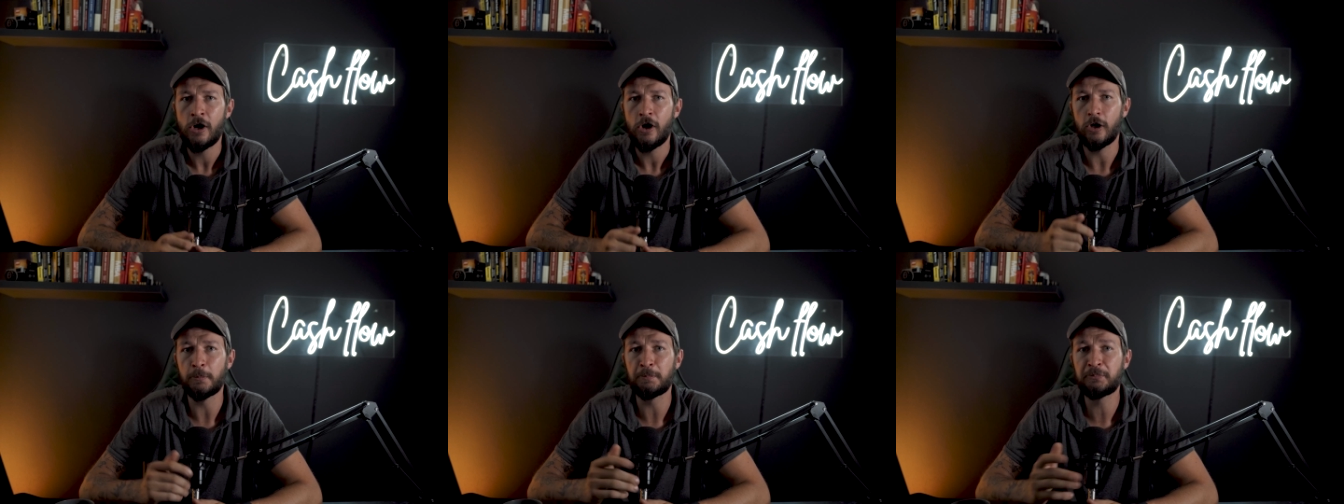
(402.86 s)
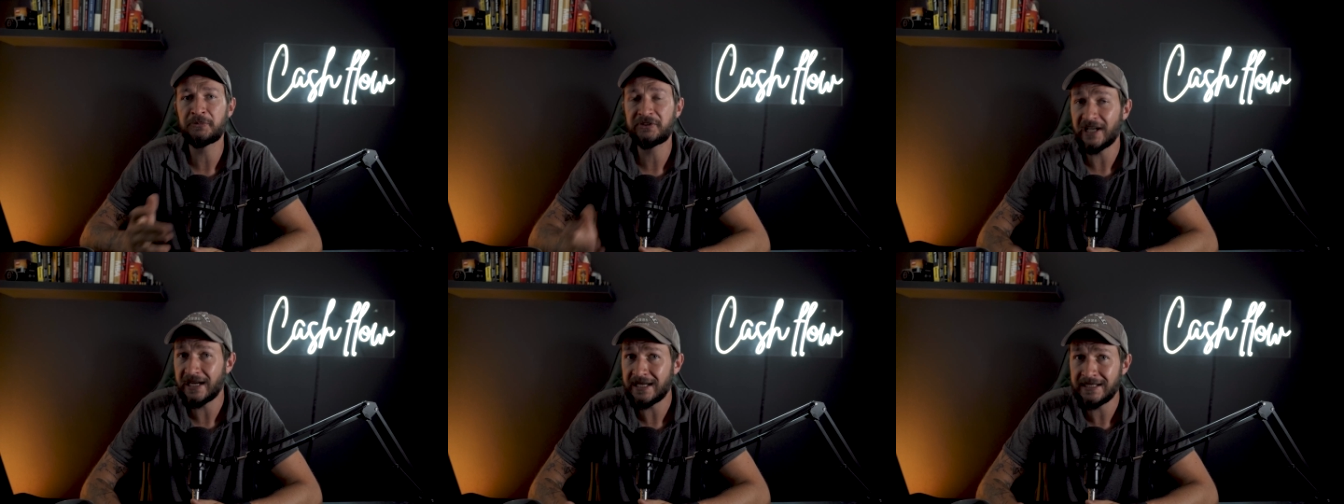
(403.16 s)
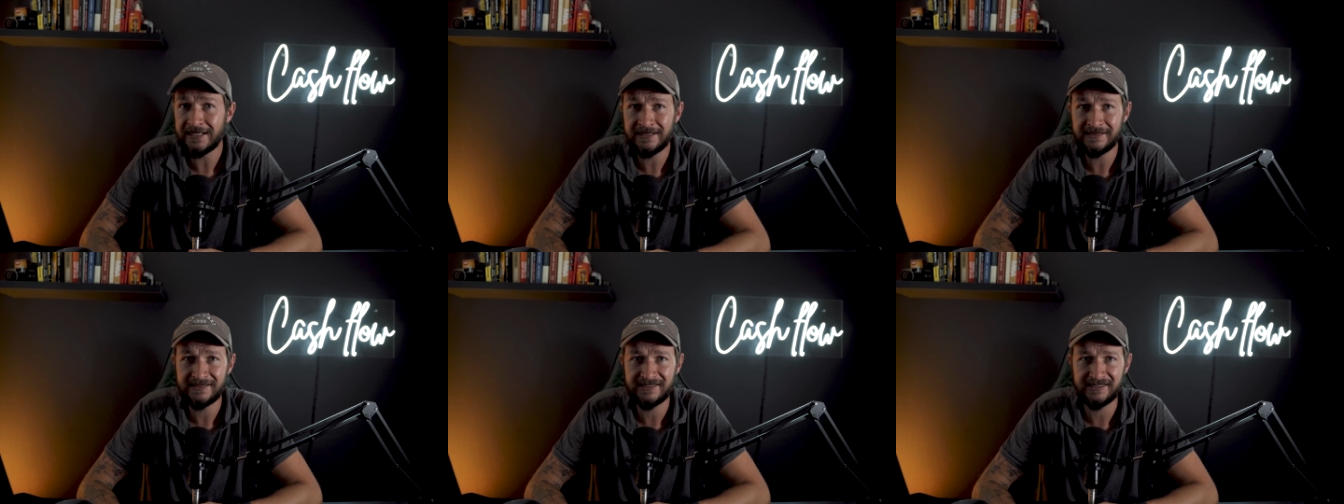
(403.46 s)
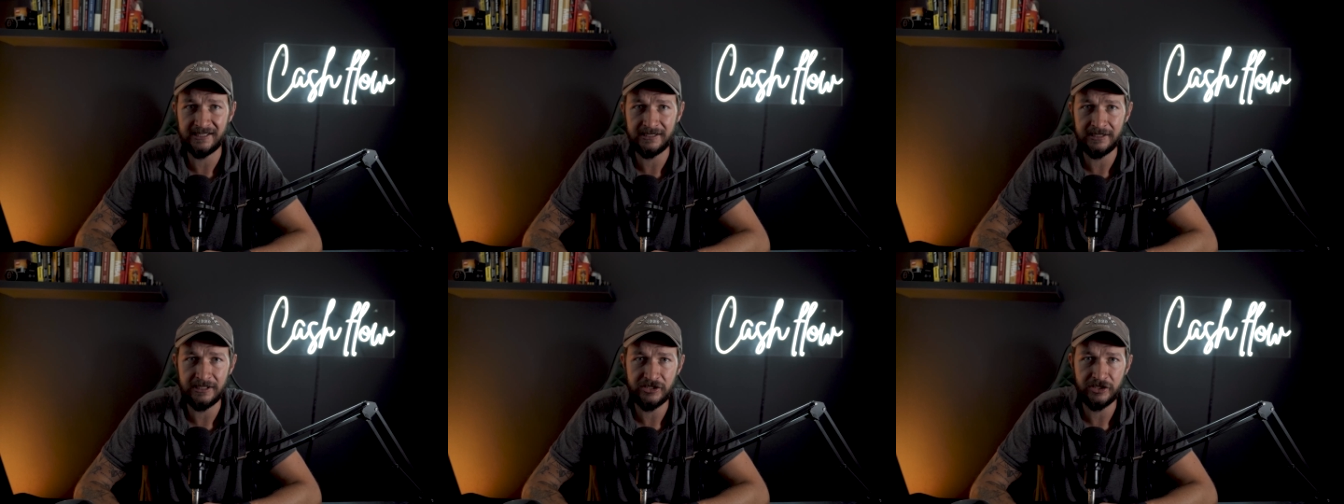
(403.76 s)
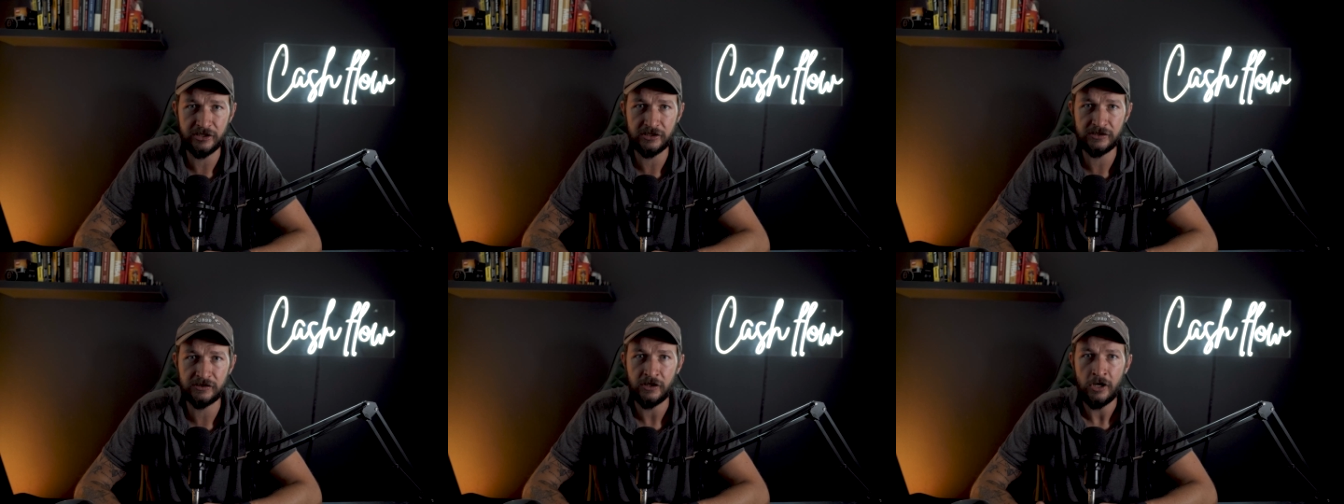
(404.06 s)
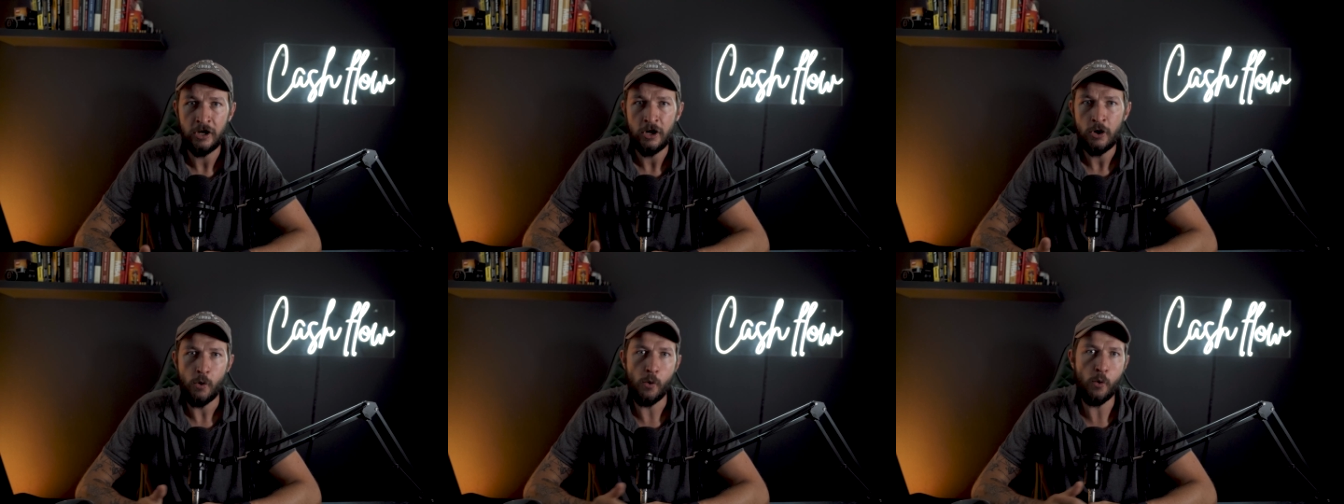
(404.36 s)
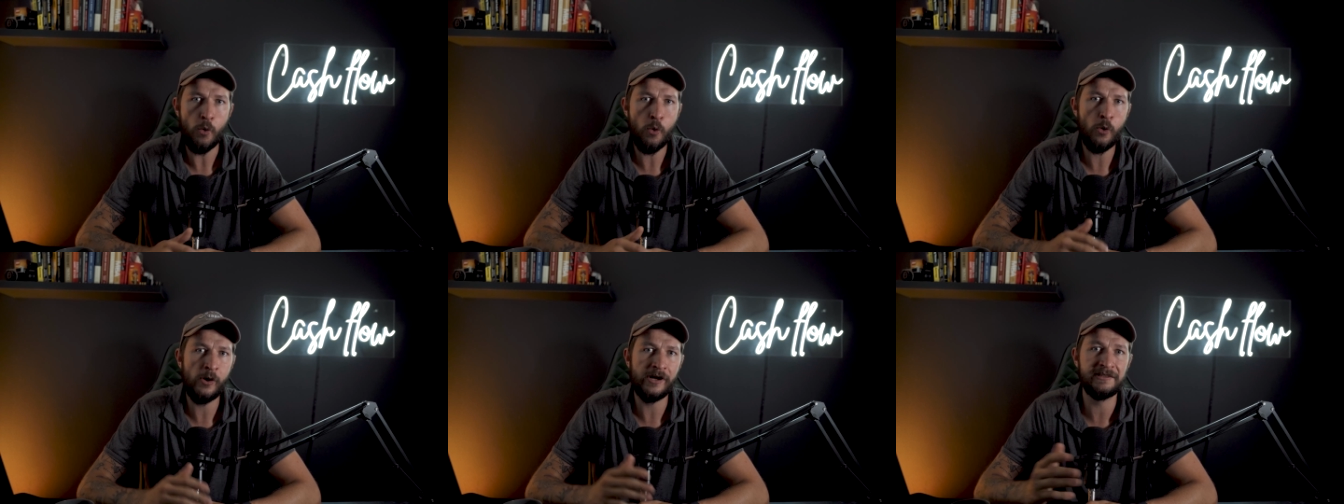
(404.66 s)
obtaining signatures,
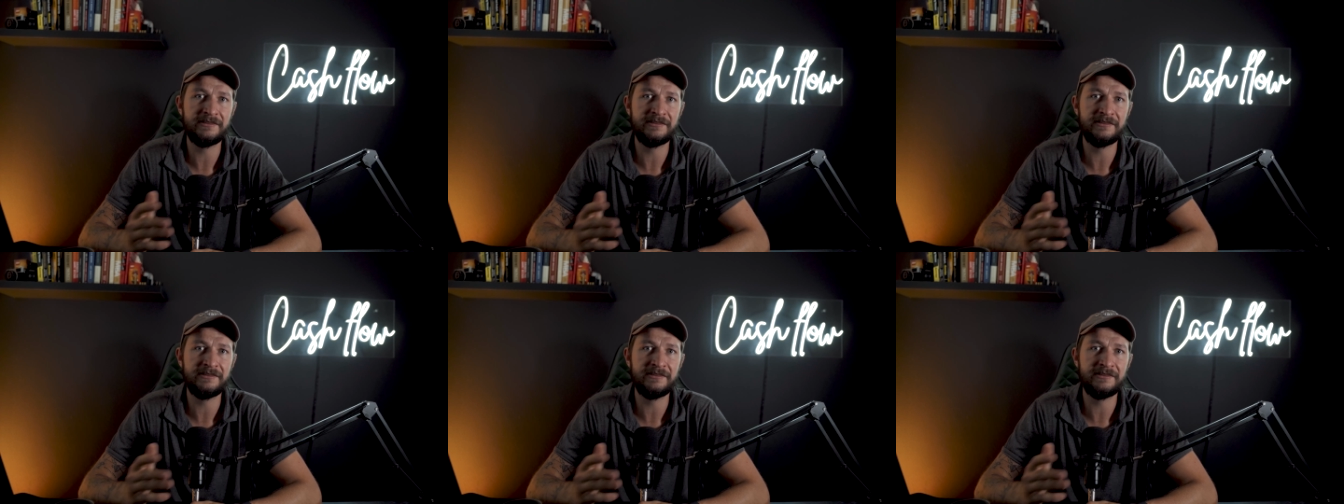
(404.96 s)
or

•••

- [WHAT YOU SHOULD DO]: Exactly as they appear above, give the records again, without their pictures.

- [SOLUTION TO THIS TASK]:
(402.86 s)
(403.16 s)
(403.46 s)
(403.76 s)
(404.06 s)
(404.36 s)
(404.66 s)
obtaining signatures,
(404.96 s)
or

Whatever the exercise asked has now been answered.